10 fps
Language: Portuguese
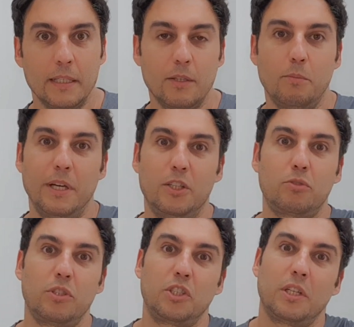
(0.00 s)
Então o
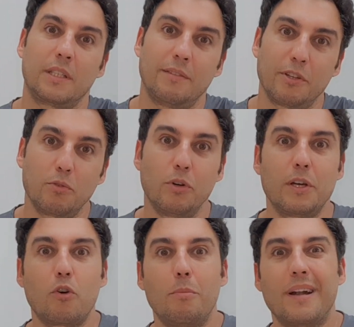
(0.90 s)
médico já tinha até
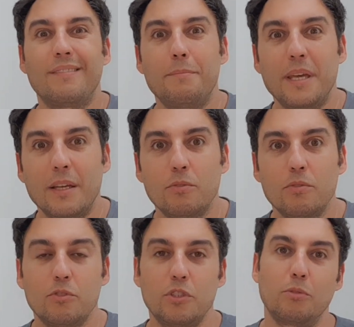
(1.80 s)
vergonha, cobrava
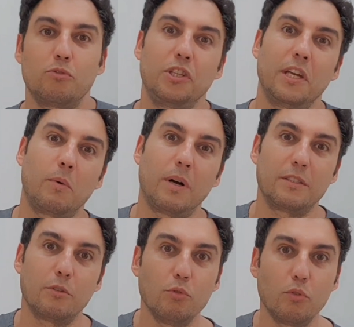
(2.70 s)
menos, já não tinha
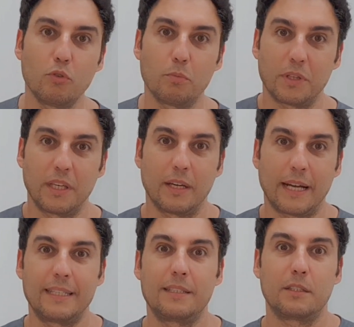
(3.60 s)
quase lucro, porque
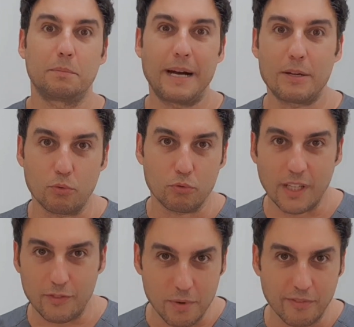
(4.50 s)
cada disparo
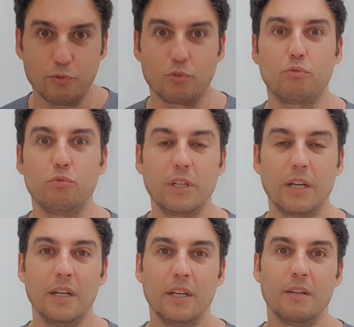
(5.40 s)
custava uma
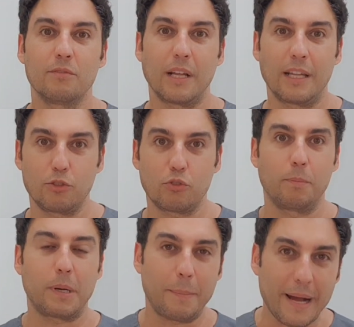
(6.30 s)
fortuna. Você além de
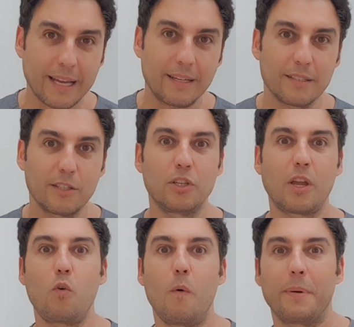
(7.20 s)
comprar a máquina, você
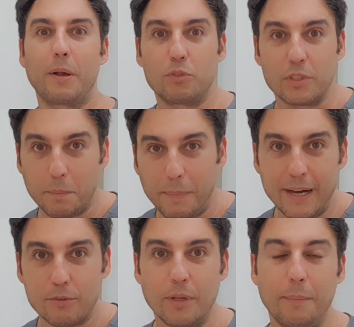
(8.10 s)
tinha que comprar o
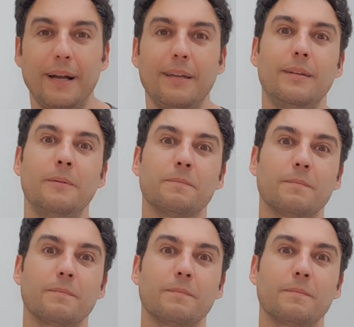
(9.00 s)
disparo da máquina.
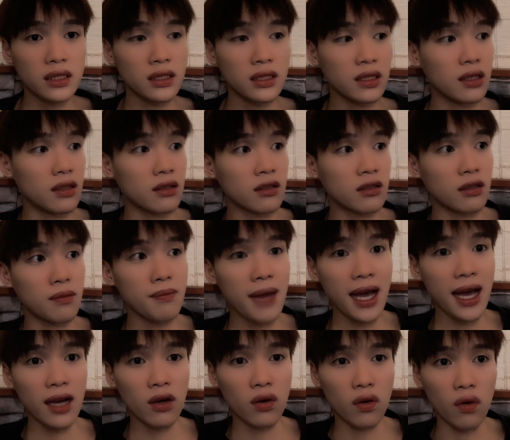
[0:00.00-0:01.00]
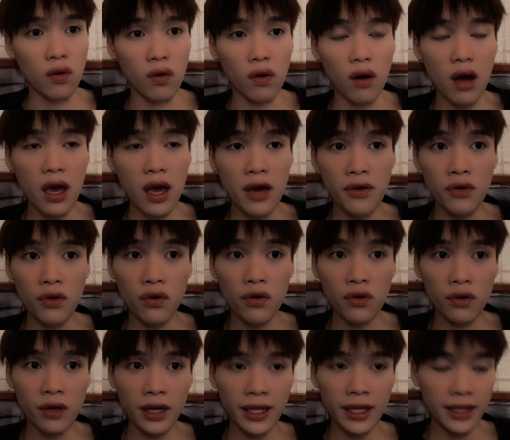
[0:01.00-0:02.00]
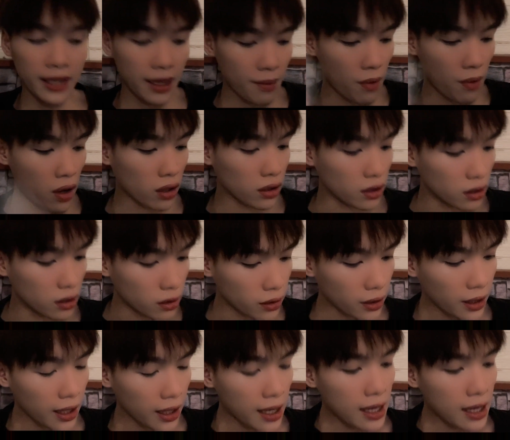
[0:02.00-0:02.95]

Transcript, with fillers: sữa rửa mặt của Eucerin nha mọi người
===============
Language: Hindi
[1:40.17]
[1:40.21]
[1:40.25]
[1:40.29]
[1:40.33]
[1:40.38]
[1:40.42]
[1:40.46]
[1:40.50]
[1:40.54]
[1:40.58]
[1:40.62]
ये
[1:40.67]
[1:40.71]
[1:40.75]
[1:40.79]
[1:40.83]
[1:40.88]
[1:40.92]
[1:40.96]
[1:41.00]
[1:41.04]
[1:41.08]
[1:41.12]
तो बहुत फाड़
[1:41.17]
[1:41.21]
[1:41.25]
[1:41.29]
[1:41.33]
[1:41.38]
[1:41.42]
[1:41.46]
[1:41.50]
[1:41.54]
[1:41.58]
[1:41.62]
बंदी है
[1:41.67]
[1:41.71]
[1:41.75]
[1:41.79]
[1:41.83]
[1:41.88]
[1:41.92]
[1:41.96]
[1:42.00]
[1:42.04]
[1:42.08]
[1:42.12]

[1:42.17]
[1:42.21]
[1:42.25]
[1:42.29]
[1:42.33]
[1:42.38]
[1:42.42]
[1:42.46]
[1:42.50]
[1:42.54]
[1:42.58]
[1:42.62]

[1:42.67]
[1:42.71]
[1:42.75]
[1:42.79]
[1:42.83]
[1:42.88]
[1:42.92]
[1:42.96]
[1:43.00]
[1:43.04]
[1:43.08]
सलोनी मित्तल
===============
▸ TO DO
The answer should consist of all lines from the records above that hold the word "Language".

▸ WRITTEN REPLY
Language: Portuguese
Language: Hindi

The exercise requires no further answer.